I climb into my white Mercedes-Benz and snack on a granola bar on the way to the hospital. My neck and wrist are killing me, but the pain reminds me that I'm still alive and I'm still fighting…even if it doesn't feel like it sometimes.

All the tension in my body seems to dissipate the moment I pull into the parking lot. A lot of people hate Mondays, but I love them. After a weekend in hell, Monday is a reprieve for me, a light at the end of a very dark tunnel. Even if it's only an eight-hour escape, it's better than nothing.

As I park the car, the corners of my lips pull up into a grin, something that rarely appears on my face anymore. But when I'm here, I can't help but feel a sense of peace somehow and a sense of worth. This is the only good thing I have in my life. Without it, I would probably shrivel up and die.

I step out of the car, checking out my reflection in the window. I adjust my cardigan and make sure the sleeves are pulled completely down to my hands. When you constantly have something to hide, it becomes easier over time. Everything becomes habitual, natural.

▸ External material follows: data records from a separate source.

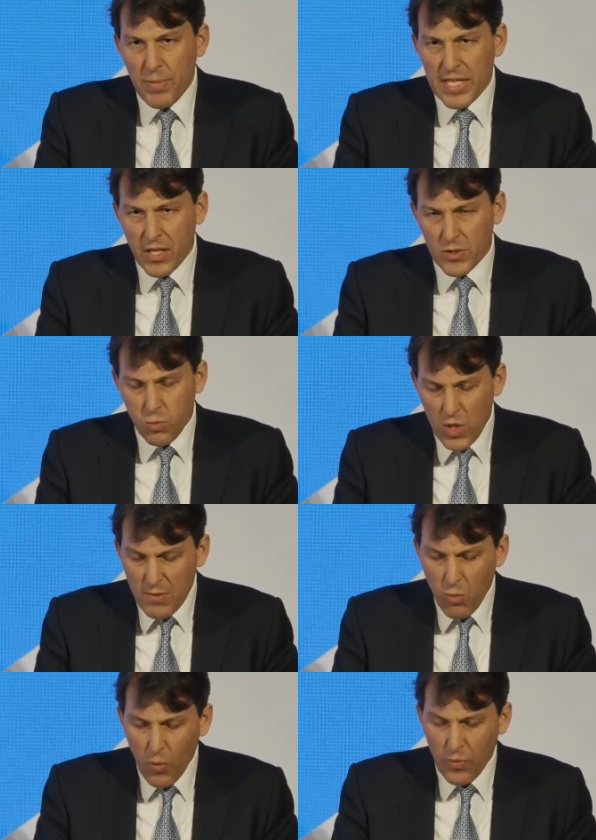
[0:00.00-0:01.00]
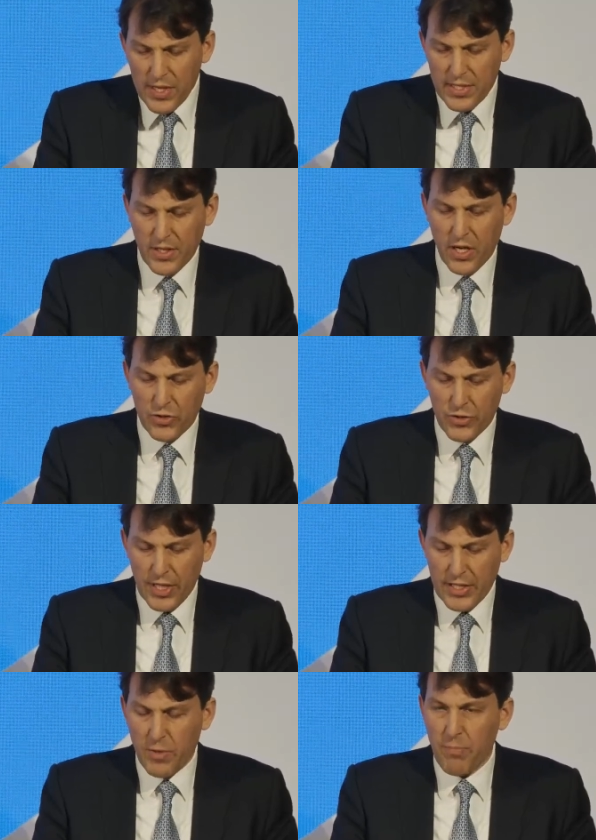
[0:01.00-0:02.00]
Because we want this
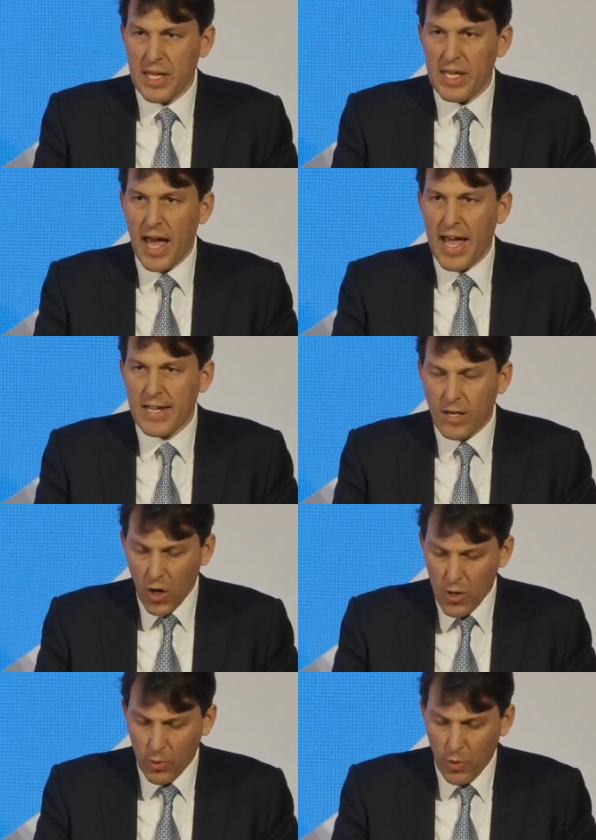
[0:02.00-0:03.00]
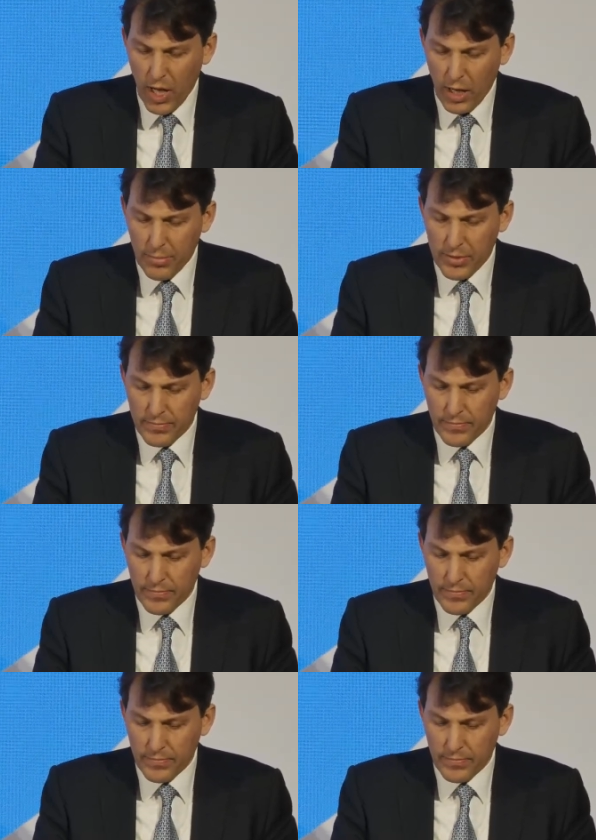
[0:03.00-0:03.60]
country to be a global hub,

Grabbing my purse and lanyard with an ID badge that has
volunteer
emblazoned on the bottom of it along with my photo, I make my way into the hospital with a smile on my face.

 

*

 

I know I shouldn't pick favorites, but out of all the children in the pediatrics wing of the hospital, Jacob is my favorite. His father isn't in the picture, and his mother rarely comes to visit. It's not because she doesn't want to see him or doesn't love him, but the hospital bills are piling up, and she's busy trying to hold down two full-time jobs. I know Jacob misses his mom, and a lot of times I find him alone and crying in his room. But I'm always able to turn his frown upside down even if it's only for an hour out of the day. I suppose that's why I focus a lot of my attention on him at the end of my shift before I leave. Making him happy makes me happy. I just wish the happiness I feel when I'm around him would stay with me a little bit longer after I've gone home.

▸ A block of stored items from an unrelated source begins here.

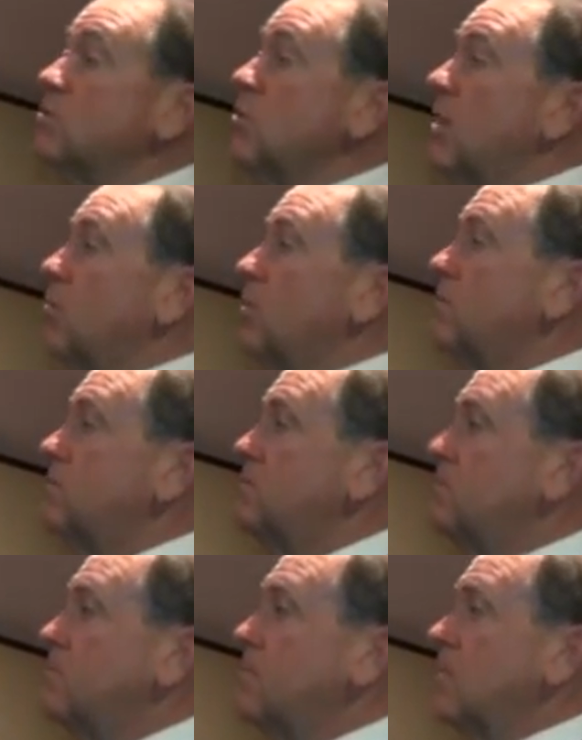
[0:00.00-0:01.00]
trouble.
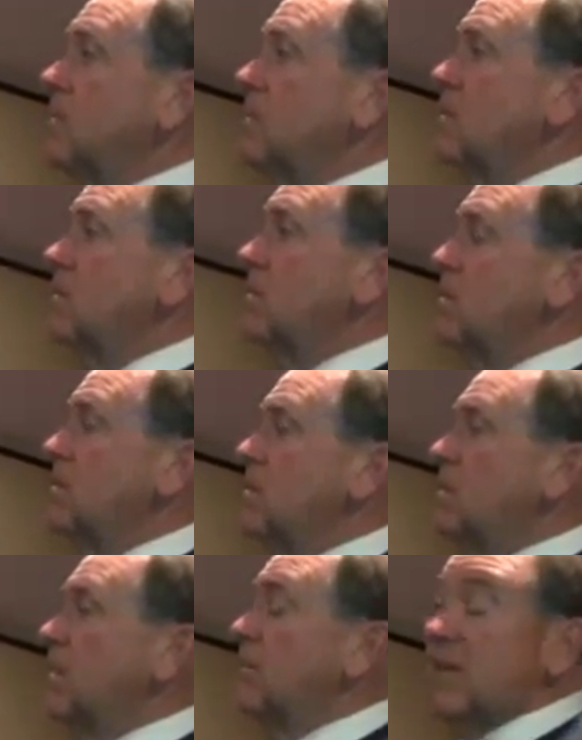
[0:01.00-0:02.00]

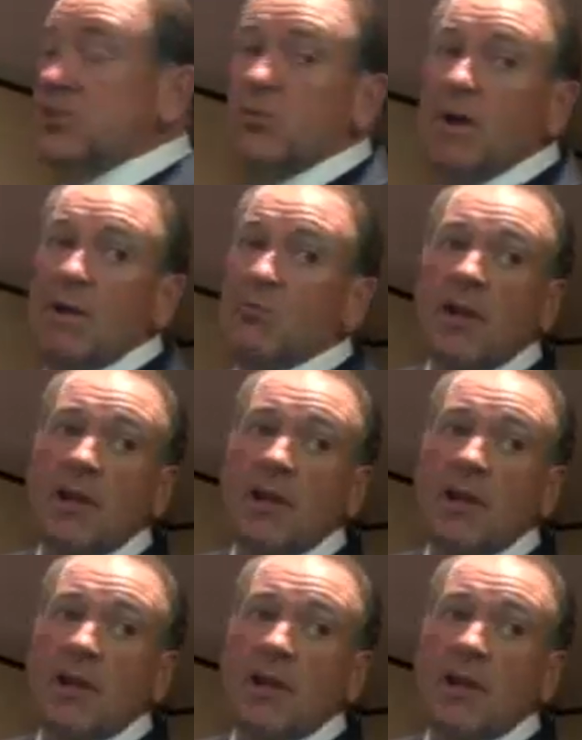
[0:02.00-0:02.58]
And that's why I'mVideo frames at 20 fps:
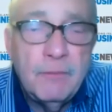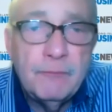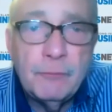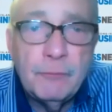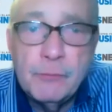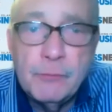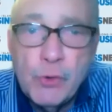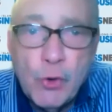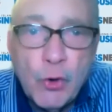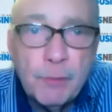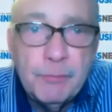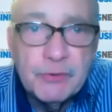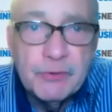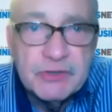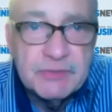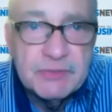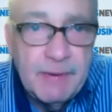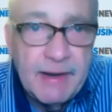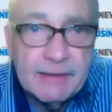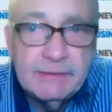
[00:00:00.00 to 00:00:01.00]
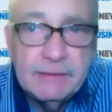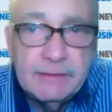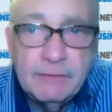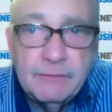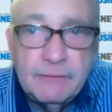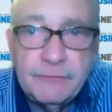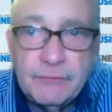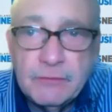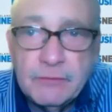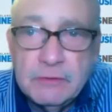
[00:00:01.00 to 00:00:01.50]
from your
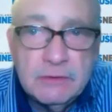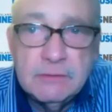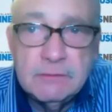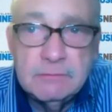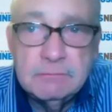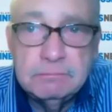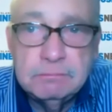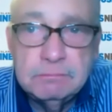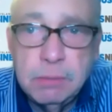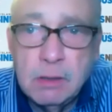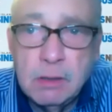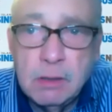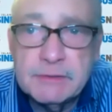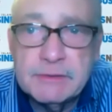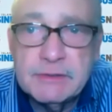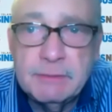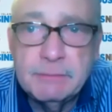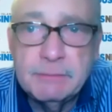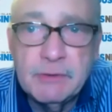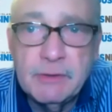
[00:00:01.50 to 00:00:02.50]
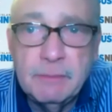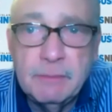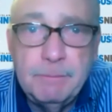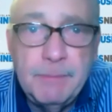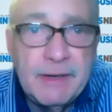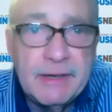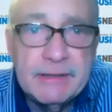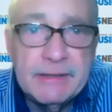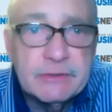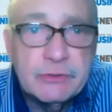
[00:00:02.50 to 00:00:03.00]
perspective, what are some of the
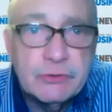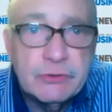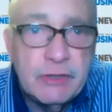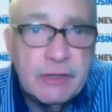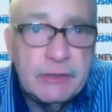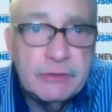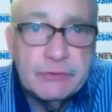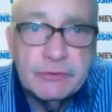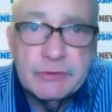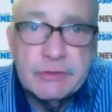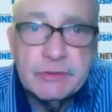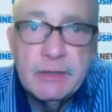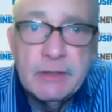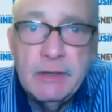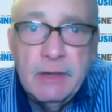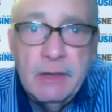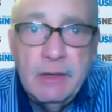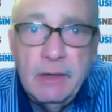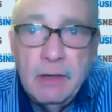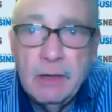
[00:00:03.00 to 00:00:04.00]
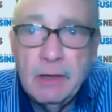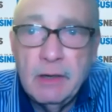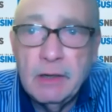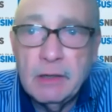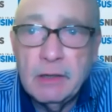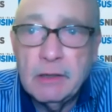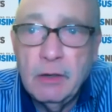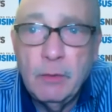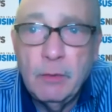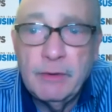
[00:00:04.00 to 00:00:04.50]
biggest changes
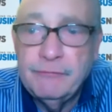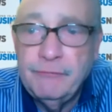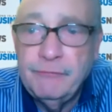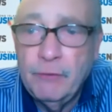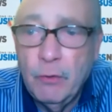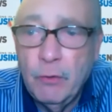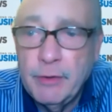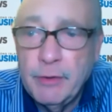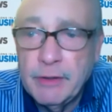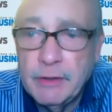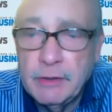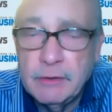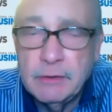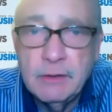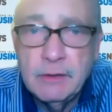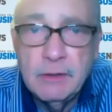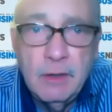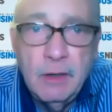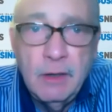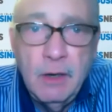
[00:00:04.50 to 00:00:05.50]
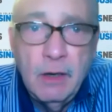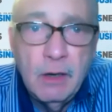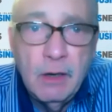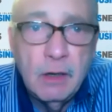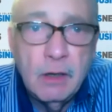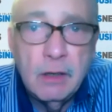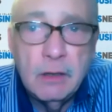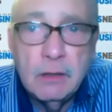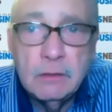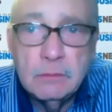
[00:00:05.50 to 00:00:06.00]
going forward, and
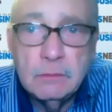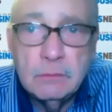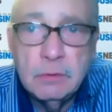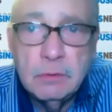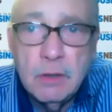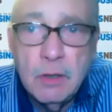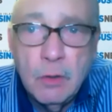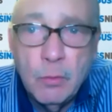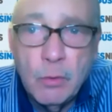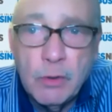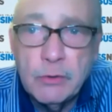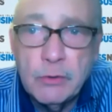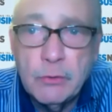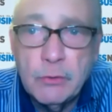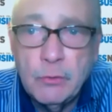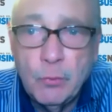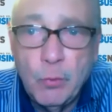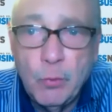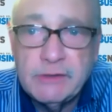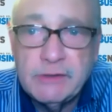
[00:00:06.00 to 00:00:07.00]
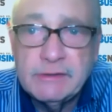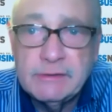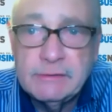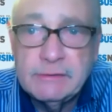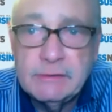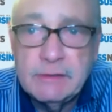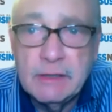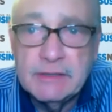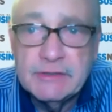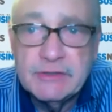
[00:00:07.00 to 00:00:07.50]
what
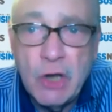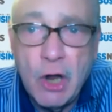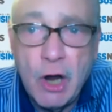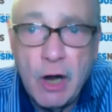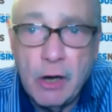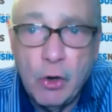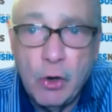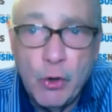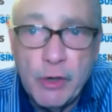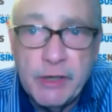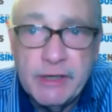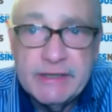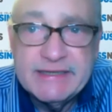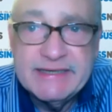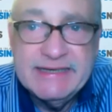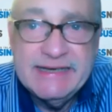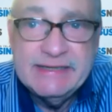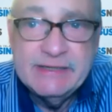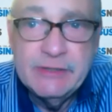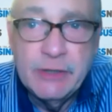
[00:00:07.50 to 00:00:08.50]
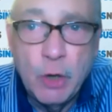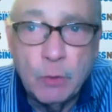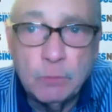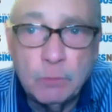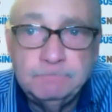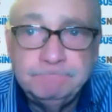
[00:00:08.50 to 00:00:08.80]
does our audience need to know?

Jacob just turned six a few months ago and was diagnosed with leukemia shortly after that. I know the chemotherapy is taking its toll on his body; hence, his extended hospital stay, but he always has a smile for me. I knock on his door and enter the room. He's staring out the window with a frown on his face.

"Jacob," I whisper.

He turns, and his freckled face instantly lights up, completely melting my heart. "Did you bring it?" he asks with a big grin. He's missing his two front teeth, which makes him look even more adorable.

"Bring what?" I ask, pretending like I totally forgot.

His face falls a little. And then when I pull the chocolate pudding cup from behind my back, his smile instantly returns. "You didn't forget. You're the best, Avery!" he says as I hand him his favorite snack in the whole wide world and a plastic spoon.

I had promised the snack after a particularly rough chemotherapy session this morning. At least once a week, I sit with Jacob during his therapy. I hold his hand and comfort him if his mom can't be there. He's usually pretty stubborn about letting anyone else be around him when he's not feeling well, so I consider it an honor that the kid likes me. I have to say the feeling is definitely mutual.

Jacob digs into the pudding, eating it greedily. I smile, because it's impossible not to around this kid. "How are you feeling?" I ask.

He shrugs and puts another spoonful of pudding into his mouth. "Little better. I guess."